Investigations of the ultrafast laser induced melt dynamics by means of transient quantitative phase microscopy (TQPm)

I. Mingareev, A. Horn
Proc. SPIE Vol. 7005, p. 70050P
2008

FCPA µJewel D-1000

Modifications of bulk Aluminum irradiated well above ablation threshold (F < 300 J·cm-2) have been investigated in situ by means of shadowgraphy and transient quantitative phase microscopy (TQPm) using ultrafast laser radiation (tp = 80 fs, λ = 800 nm). This novel pump-probe technique enables quantitative time-resolved measurements of object’s properties, e.g. dimensions of melt droplets and layer thickness or transient refractive index changes. A series of time-resolved phase images of vaporized material and/or melt, which are induced by n = 1.8 pulses on an aluminum target, are obtained using TQPm. Dynamics and characteristics of melting, dependence of the ablated material volume on process parameters and thereby induced structural modifications have been studied. An increase of material ejection rate is observed at delay time of approximately τ = 300 ns and τ > 800 ns after the incident pulse.
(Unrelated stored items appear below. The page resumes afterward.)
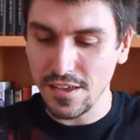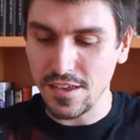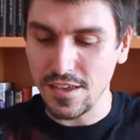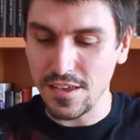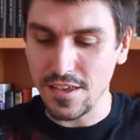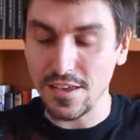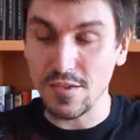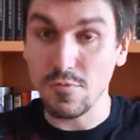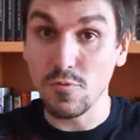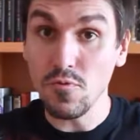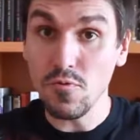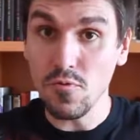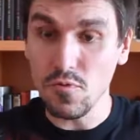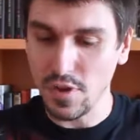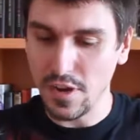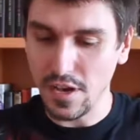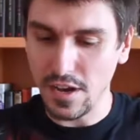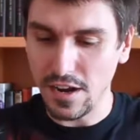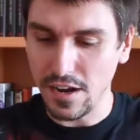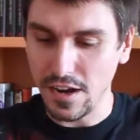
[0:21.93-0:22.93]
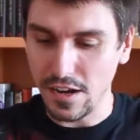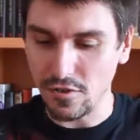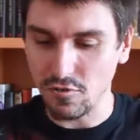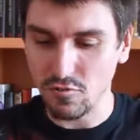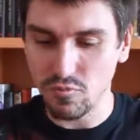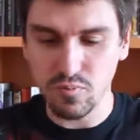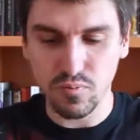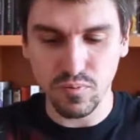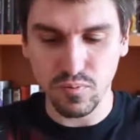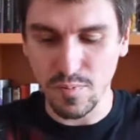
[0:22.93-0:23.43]
Y, uh, qué ganas,
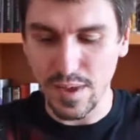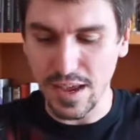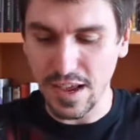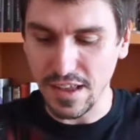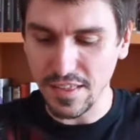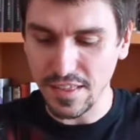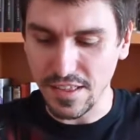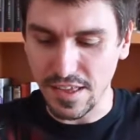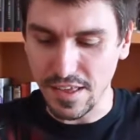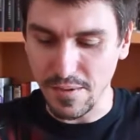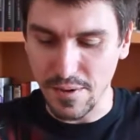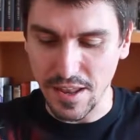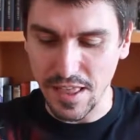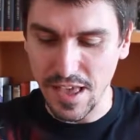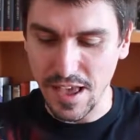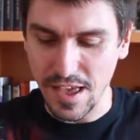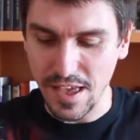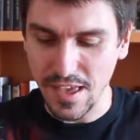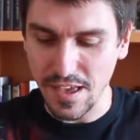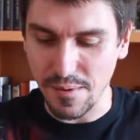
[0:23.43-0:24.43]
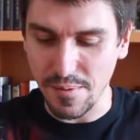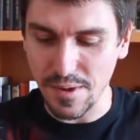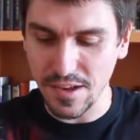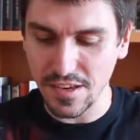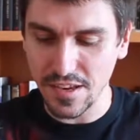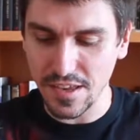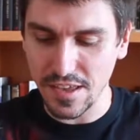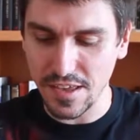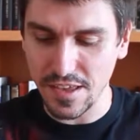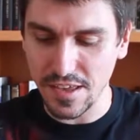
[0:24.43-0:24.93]
me encanta, de verdad, ¿eh? A ver
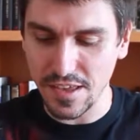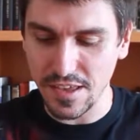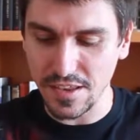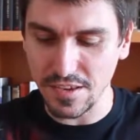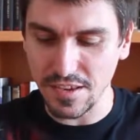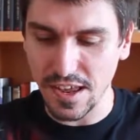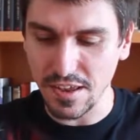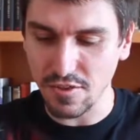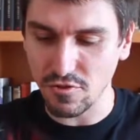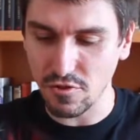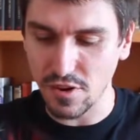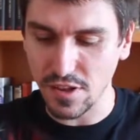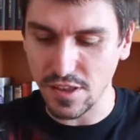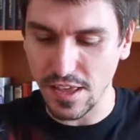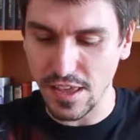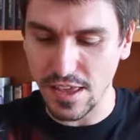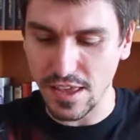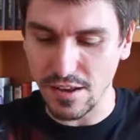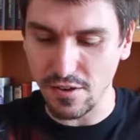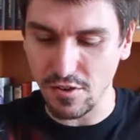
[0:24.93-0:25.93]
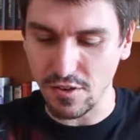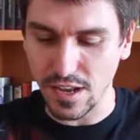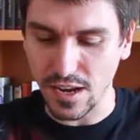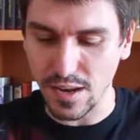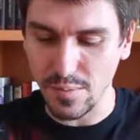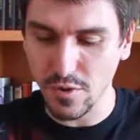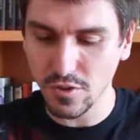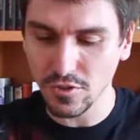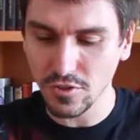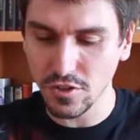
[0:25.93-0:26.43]
si, si hay suerte y lo
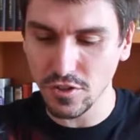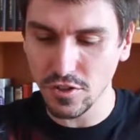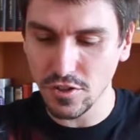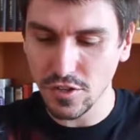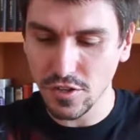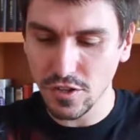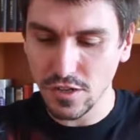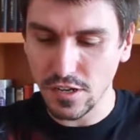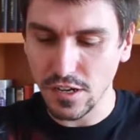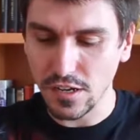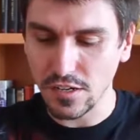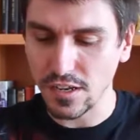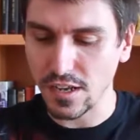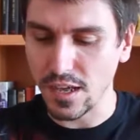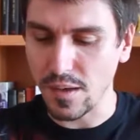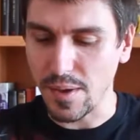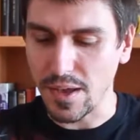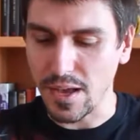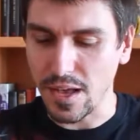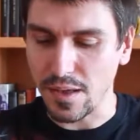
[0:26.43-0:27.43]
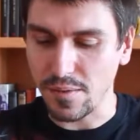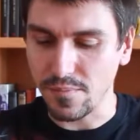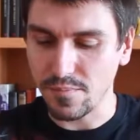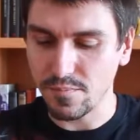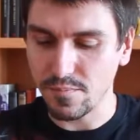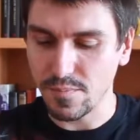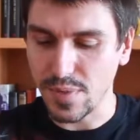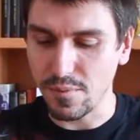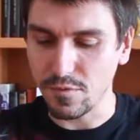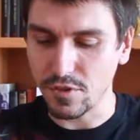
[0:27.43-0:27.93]
tenemos. Así que venga,
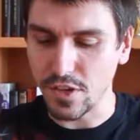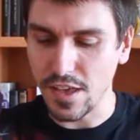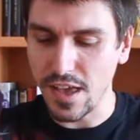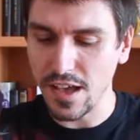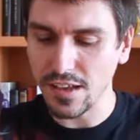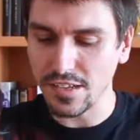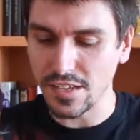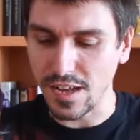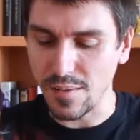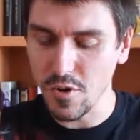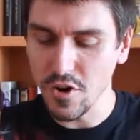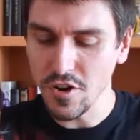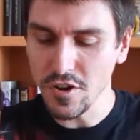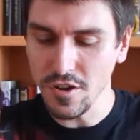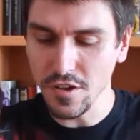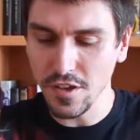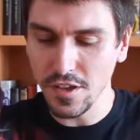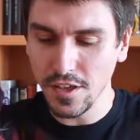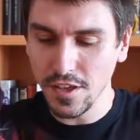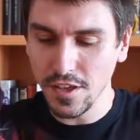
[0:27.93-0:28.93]
vamos allá, Samón.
Transient refractive index modifications have been investigated in technical glass (Schott D263) by means of TQPm. By using high-repetition rate ultra-short pulsed laser radiation (tp = 400 fs, λ = 1045 nm, frep = 1 MHz) focused by a microscope objective (w0 ≈ 4 µm) heat accumulation and thereby glass melting as well as welding is enabled. Transient optical phase variation has been measured up to τ = 2.1 µs after the incident pulse and can be attributed to the generation of free charge carriers and compression forces inside glass.